Le capitaine Ibrahim Traoré, qui maintient la barque malgré les tempêtes, s’est montré ferme à l’occasion du 65ᵉ anniversaire de l’accession du Burkina Faso à l’indépendance. Sans langue de bois et dans un calme olympien, fidèle à ses habitudes, il a dressé un bilan sans complaisance de la situation sécuritaire. Avant d’appeler chaque Burkinabè à un sursaut patriotique, il a expliqué une évolution de la situation jugée très «rassurante », avec des victoires engrangées, des territoires reconquis et un ennemi en perte de vitesse.

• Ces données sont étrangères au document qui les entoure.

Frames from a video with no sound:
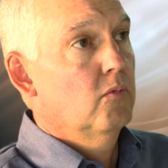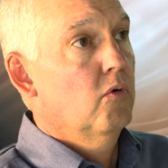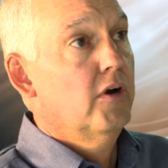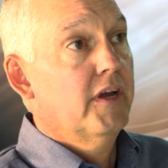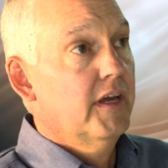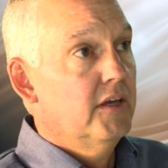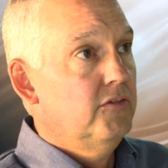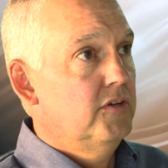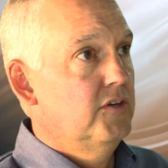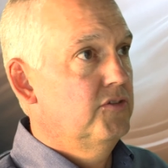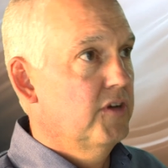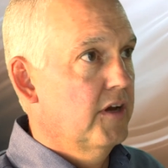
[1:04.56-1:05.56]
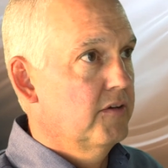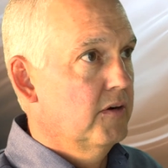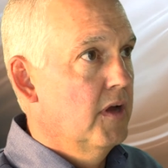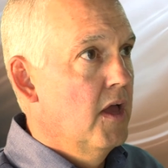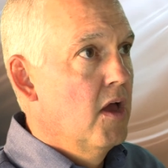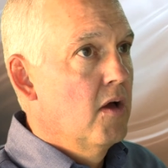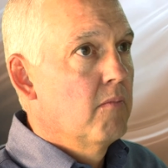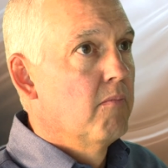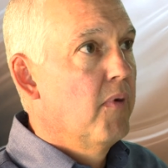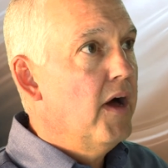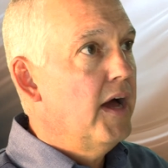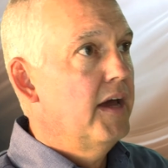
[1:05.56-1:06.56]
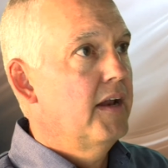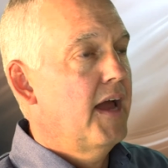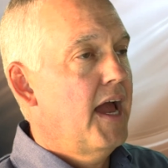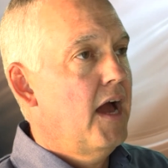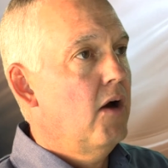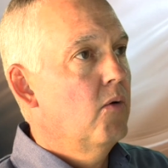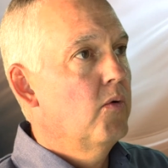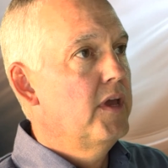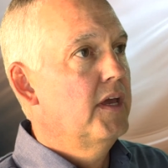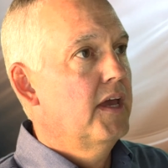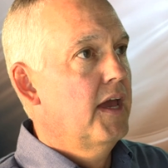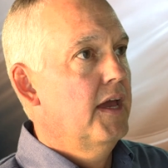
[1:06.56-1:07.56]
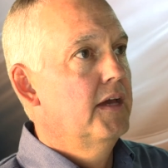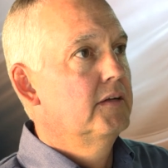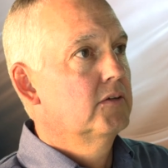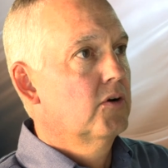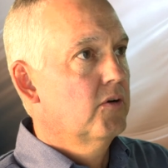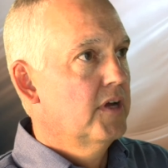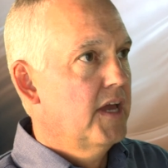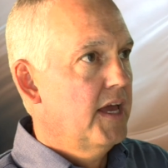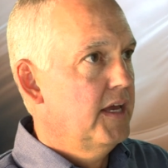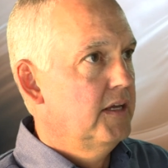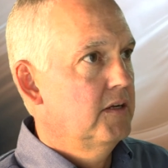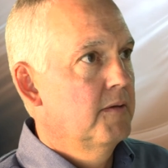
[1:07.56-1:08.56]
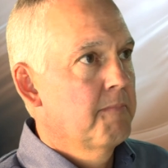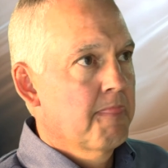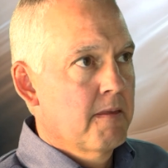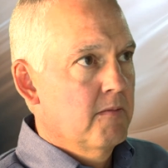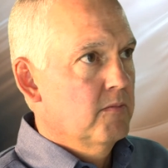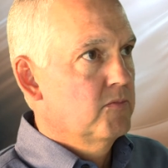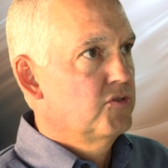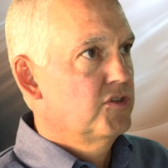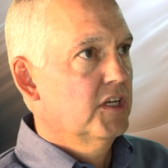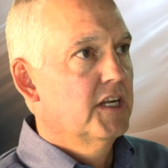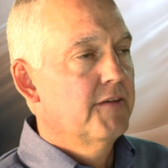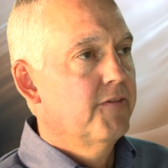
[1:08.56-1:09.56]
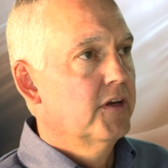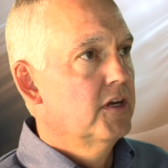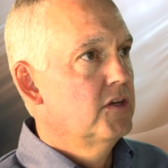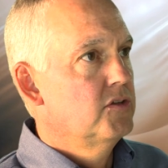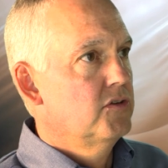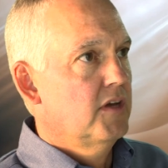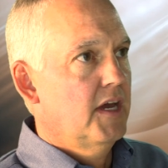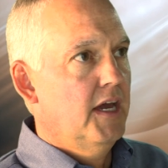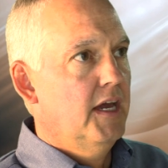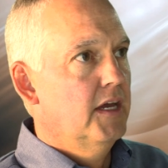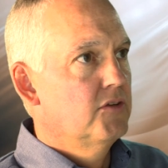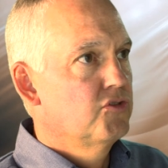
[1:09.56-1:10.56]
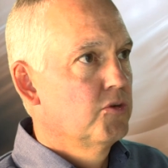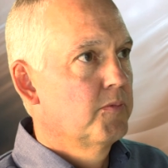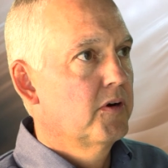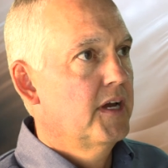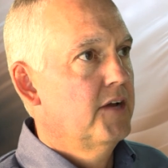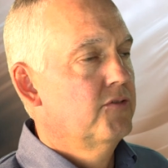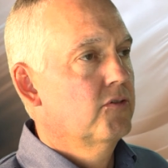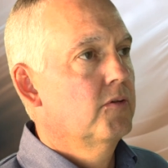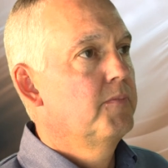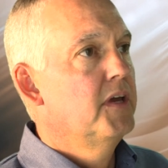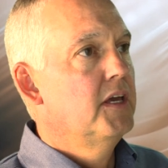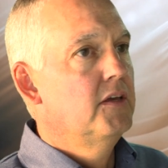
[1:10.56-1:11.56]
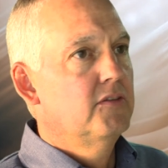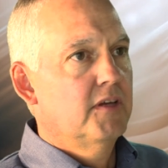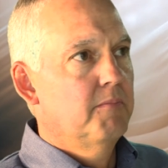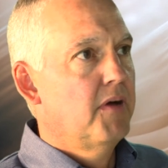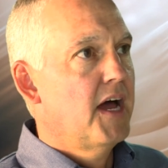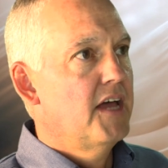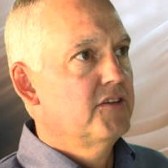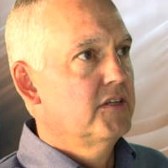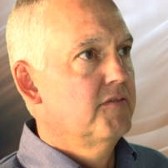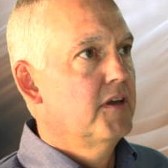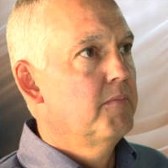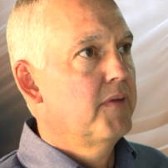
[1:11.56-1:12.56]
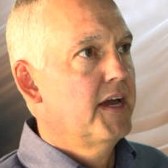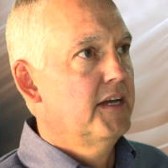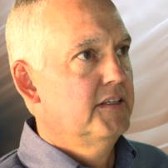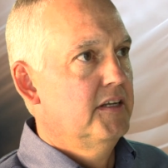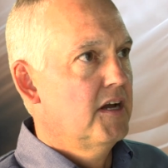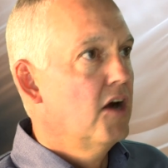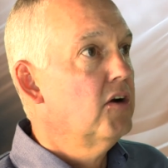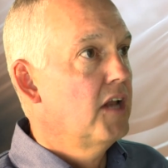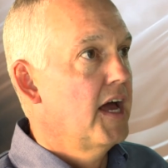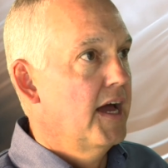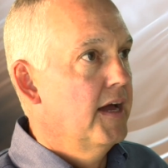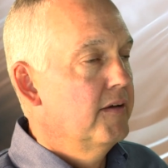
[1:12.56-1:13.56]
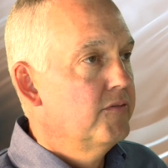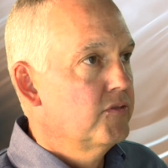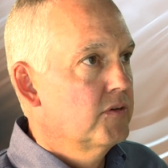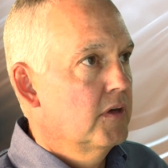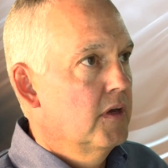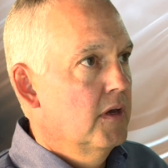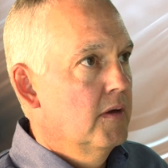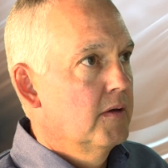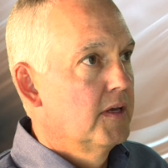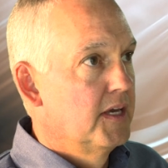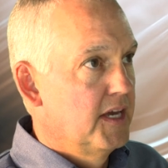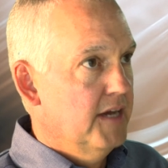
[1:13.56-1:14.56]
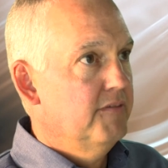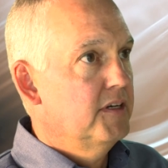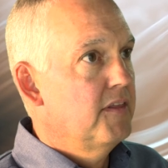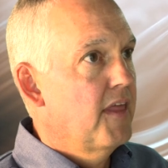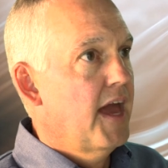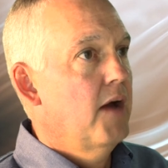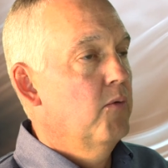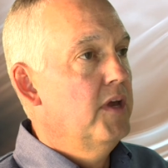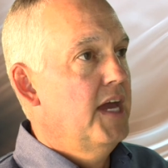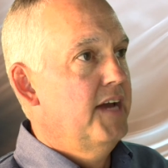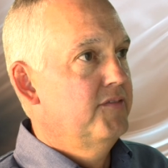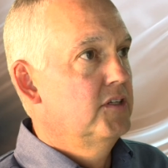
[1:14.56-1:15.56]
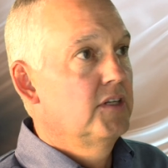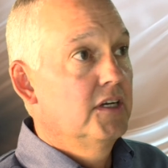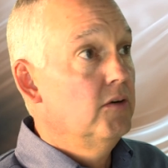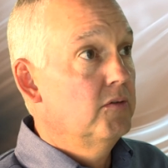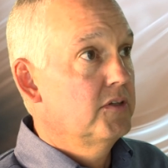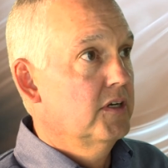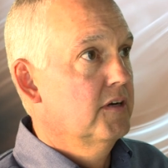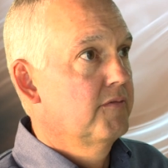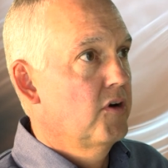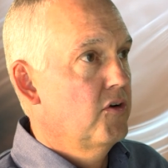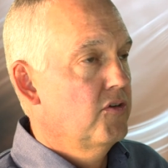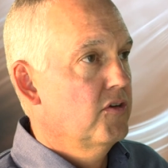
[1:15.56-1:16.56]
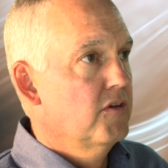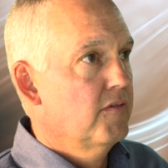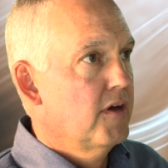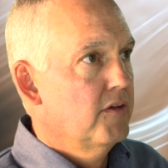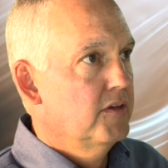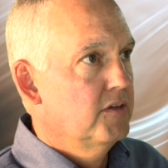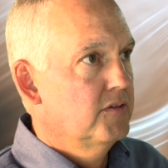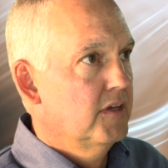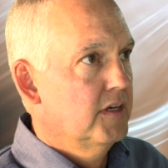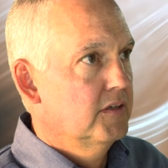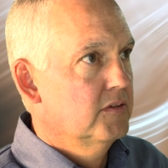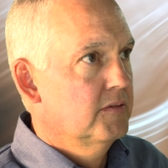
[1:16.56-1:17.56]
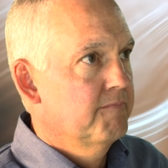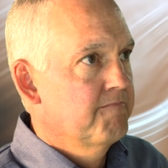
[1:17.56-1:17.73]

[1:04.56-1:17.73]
work against each other, but how we can create significance and supernatural peace and positive impact in our lives, given that we have to deal with the convergence of all these things.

Devons-nous donc entendre par là que les premières lignes du développement de la guerre sont désormais tracées et que la course-poursuite contre les forces obscures est sans répit ? Pas trop long et très bref, le chef suprême des armées promet une accalmie très bientôt. Mais qu’à cela ne tienne, la vigilance doit rester de mise, non seulement de la part des forces combattantes, mais également de la population.« Fuir le Burkina Faso ou mourir » est, selon lui, l’unique option qui reste aux ennemis de la Nation. Bien plus qu’une simple phrase, c’est un cri de guerre annonçant une nouvelle phase dans la lutte contre le terrorisme. « Nous allons les poursuivre jusqu’aux limites de nos frontières et sécuriser le Burkina Faso pour qu’il vive en paix, se développe, soit prospère et devienne un modèle inspirant pour les autres nations », a-t-il prévenu. Reste donc à espérer que l’année 2026 soit le tombeau du terrorisme au pays des Hommes intègres.